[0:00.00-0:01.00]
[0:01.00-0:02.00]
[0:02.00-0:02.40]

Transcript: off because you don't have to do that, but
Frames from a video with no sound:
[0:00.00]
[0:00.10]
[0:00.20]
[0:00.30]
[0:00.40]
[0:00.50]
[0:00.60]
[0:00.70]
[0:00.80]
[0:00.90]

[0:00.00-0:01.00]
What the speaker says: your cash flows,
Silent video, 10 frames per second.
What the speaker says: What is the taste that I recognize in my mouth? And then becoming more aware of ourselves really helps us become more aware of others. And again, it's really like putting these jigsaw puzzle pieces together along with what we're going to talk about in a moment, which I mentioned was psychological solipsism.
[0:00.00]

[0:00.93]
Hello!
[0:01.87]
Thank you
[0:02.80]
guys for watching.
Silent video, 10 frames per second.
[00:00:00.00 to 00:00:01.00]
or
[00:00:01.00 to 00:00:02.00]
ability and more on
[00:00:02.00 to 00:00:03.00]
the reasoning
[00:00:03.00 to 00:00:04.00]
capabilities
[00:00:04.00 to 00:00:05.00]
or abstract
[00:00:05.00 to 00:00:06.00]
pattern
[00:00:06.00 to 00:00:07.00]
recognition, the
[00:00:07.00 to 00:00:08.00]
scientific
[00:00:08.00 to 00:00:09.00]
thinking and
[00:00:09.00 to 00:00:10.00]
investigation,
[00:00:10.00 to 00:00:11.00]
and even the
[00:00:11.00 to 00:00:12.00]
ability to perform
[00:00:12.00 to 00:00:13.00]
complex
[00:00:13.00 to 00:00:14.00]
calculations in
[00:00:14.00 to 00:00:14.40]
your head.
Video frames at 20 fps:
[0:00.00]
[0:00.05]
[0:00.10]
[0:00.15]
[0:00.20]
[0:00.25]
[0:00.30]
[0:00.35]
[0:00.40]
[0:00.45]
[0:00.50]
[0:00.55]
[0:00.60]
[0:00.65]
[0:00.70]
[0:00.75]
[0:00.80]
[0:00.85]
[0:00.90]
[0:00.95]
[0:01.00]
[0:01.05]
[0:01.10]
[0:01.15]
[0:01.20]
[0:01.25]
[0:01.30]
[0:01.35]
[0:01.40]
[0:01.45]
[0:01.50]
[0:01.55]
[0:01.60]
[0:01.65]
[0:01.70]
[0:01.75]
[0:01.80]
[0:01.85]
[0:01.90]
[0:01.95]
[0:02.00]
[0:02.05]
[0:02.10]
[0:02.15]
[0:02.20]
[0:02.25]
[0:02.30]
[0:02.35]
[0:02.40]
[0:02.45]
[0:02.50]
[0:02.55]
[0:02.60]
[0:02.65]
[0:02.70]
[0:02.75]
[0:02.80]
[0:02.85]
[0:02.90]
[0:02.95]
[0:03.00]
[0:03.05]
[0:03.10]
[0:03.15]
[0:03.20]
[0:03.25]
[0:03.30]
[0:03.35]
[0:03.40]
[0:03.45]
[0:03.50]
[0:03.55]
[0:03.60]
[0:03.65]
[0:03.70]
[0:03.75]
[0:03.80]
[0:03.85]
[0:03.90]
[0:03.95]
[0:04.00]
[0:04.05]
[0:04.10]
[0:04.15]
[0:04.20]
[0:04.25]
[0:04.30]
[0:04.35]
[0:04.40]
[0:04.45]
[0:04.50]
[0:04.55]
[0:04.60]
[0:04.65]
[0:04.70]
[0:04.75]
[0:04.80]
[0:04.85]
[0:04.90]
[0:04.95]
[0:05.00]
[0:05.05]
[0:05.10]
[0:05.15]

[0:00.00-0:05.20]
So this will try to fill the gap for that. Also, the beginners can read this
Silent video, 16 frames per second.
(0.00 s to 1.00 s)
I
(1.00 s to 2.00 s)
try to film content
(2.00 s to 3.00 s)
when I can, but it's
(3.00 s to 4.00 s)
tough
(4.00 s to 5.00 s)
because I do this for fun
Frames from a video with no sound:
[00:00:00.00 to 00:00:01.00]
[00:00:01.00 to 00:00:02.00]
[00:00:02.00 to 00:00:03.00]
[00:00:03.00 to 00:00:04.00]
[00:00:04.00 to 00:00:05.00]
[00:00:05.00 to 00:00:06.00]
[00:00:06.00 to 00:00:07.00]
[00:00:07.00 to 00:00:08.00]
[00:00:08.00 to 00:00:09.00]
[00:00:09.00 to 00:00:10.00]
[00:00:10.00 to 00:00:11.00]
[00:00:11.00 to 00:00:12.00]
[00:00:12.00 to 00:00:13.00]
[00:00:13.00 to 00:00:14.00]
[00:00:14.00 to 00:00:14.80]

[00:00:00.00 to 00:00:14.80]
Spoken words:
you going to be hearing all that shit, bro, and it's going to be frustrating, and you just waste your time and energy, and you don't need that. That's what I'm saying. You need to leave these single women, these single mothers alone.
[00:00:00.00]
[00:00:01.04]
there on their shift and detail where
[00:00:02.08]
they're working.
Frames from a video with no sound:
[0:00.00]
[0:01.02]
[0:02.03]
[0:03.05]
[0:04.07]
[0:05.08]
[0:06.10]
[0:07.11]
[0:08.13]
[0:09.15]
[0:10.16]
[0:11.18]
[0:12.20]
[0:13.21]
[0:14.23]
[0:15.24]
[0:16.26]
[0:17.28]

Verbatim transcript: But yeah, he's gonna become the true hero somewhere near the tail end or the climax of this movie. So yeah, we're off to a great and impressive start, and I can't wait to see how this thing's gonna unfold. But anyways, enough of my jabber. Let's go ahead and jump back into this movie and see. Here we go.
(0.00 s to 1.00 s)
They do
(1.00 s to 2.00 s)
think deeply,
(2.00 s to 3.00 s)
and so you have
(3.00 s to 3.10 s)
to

--- --- ---

**GOAL OF THE EXERCISE**: Could you transcribe every entry exactly, without altering anything?

**TASK ANSWER**:
[0:00.00-0:01.00]
[0:01.00-0:02.00]
[0:02.00-0:02.40]

Transcript: off because you don't have to do that, but
Frames from a video with no sound:
[0:00.00]
[0:00.10]
[0:00.20]
[0:00.30]
[0:00.40]
[0:00.50]
[0:00.60]
[0:00.70]
[0:00.80]
[0:00.90]

[0:00.00-0:01.00]
What the speaker says: your cash flows,
Silent video, 10 frames per second.
What the speaker says: What is the taste that I recognize in my mouth? And then becoming more aware of ourselves really helps us become more aware of others. And again, it's really like putting these jigsaw puzzle pieces together along with what we're going to talk about in a moment, which I mentioned was psychological solipsism.
[0:00.00]

[0:00.93]
Hello!
[0:01.87]
Thank you
[0:02.80]
guys for watching.
Silent video, 10 frames per second.
[00:00:00.00 to 00:00:01.00]
or
[00:00:01.00 to 00:00:02.00]
ability and more on
[00:00:02.00 to 00:00:03.00]
the reasoning
[00:00:03.00 to 00:00:04.00]
capabilities
[00:00:04.00 to 00:00:05.00]
or abstract
[00:00:05.00 to 00:00:06.00]
pattern
[00:00:06.00 to 00:00:07.00]
recognition, the
[00:00:07.00 to 00:00:08.00]
scientific
[00:00:08.00 to 00:00:09.00]
thinking and
[00:00:09.00 to 00:00:10.00]
investigation,
[00:00:10.00 to 00:00:11.00]
and even the
[00:00:11.00 to 00:00:12.00]
ability to perform
[00:00:12.00 to 00:00:13.00]
complex
[00:00:13.00 to 00:00:14.00]
calculations in
[00:00:14.00 to 00:00:14.40]
your head.
Video frames at 20 fps:
[0:00.00]
[0:00.05]
[0:00.10]
[0:00.15]
[0:00.20]
[0:00.25]
[0:00.30]
[0:00.35]
[0:00.40]
[0:00.45]
[0:00.50]
[0:00.55]
[0:00.60]
[0:00.65]
[0:00.70]
[0:00.75]
[0:00.80]
[0:00.85]
[0:00.90]
[0:00.95]
[0:01.00]
[0:01.05]
[0:01.10]
[0:01.15]
[0:01.20]
[0:01.25]
[0:01.30]
[0:01.35]
[0:01.40]
[0:01.45]
[0:01.50]
[0:01.55]
[0:01.60]
[0:01.65]
[0:01.70]
[0:01.75]
[0:01.80]
[0:01.85]
[0:01.90]
[0:01.95]
[0:02.00]
[0:02.05]
[0:02.10]
[0:02.15]
[0:02.20]
[0:02.25]
[0:02.30]
[0:02.35]
[0:02.40]
[0:02.45]
[0:02.50]
[0:02.55]
[0:02.60]
[0:02.65]
[0:02.70]
[0:02.75]
[0:02.80]
[0:02.85]
[0:02.90]
[0:02.95]
[0:03.00]
[0:03.05]
[0:03.10]
[0:03.15]
[0:03.20]
[0:03.25]
[0:03.30]
[0:03.35]
[0:03.40]
[0:03.45]
[0:03.50]
[0:03.55]
[0:03.60]
[0:03.65]
[0:03.70]
[0:03.75]
[0:03.80]
[0:03.85]
[0:03.90]
[0:03.95]
[0:04.00]
[0:04.05]
[0:04.10]
[0:04.15]
[0:04.20]
[0:04.25]
[0:04.30]
[0:04.35]
[0:04.40]
[0:04.45]
[0:04.50]
[0:04.55]
[0:04.60]
[0:04.65]
[0:04.70]
[0:04.75]
[0:04.80]
[0:04.85]
[0:04.90]
[0:04.95]
[0:05.00]
[0:05.05]
[0:05.10]
[0:05.15]

[0:00.00-0:05.20]
So this will try to fill the gap for that. Also, the beginners can read this
Silent video, 16 frames per second.
(0.00 s to 1.00 s)
I
(1.00 s to 2.00 s)
try to film content
(2.00 s to 3.00 s)
when I can, but it's
(3.00 s to 4.00 s)
tough
(4.00 s to 5.00 s)
because I do this for fun
Frames from a video with no sound:
[00:00:00.00 to 00:00:01.00]
[00:00:01.00 to 00:00:02.00]
[00:00:02.00 to 00:00:03.00]
[00:00:03.00 to 00:00:04.00]
[00:00:04.00 to 00:00:05.00]
[00:00:05.00 to 00:00:06.00]
[00:00:06.00 to 00:00:07.00]
[00:00:07.00 to 00:00:08.00]
[00:00:08.00 to 00:00:09.00]
[00:00:09.00 to 00:00:10.00]
[00:00:10.00 to 00:00:11.00]
[00:00:11.00 to 00:00:12.00]
[00:00:12.00 to 00:00:13.00]
[00:00:13.00 to 00:00:14.00]
[00:00:14.00 to 00:00:14.80]

[00:00:00.00 to 00:00:14.80]
Spoken words:
you going to be hearing all that shit, bro, and it's going to be frustrating, and you just waste your time and energy, and you don't need that. That's what I'm saying. You need to leave these single women, these single mothers alone.
[00:00:00.00]
[00:00:01.04]
there on their shift and detail where
[00:00:02.08]
they're working.
Frames from a video with no sound:
[0:00.00]
[0:01.02]
[0:02.03]
[0:03.05]
[0:04.07]
[0:05.08]
[0:06.10]
[0:07.11]
[0:08.13]
[0:09.15]
[0:10.16]
[0:11.18]
[0:12.20]
[0:13.21]
[0:14.23]
[0:15.24]
[0:16.26]
[0:17.28]

Verbatim transcript: But yeah, he's gonna become the true hero somewhere near the tail end or the climax of this movie. So yeah, we're off to a great and impressive start, and I can't wait to see how this thing's gonna unfold. But anyways, enough of my jabber. Let's go ahead and jump back into this movie and see. Here we go.
(0.00 s to 1.00 s)
They do
(1.00 s to 2.00 s)
think deeply,
(2.00 s to 3.00 s)
and so you have
(3.00 s to 3.10 s)
to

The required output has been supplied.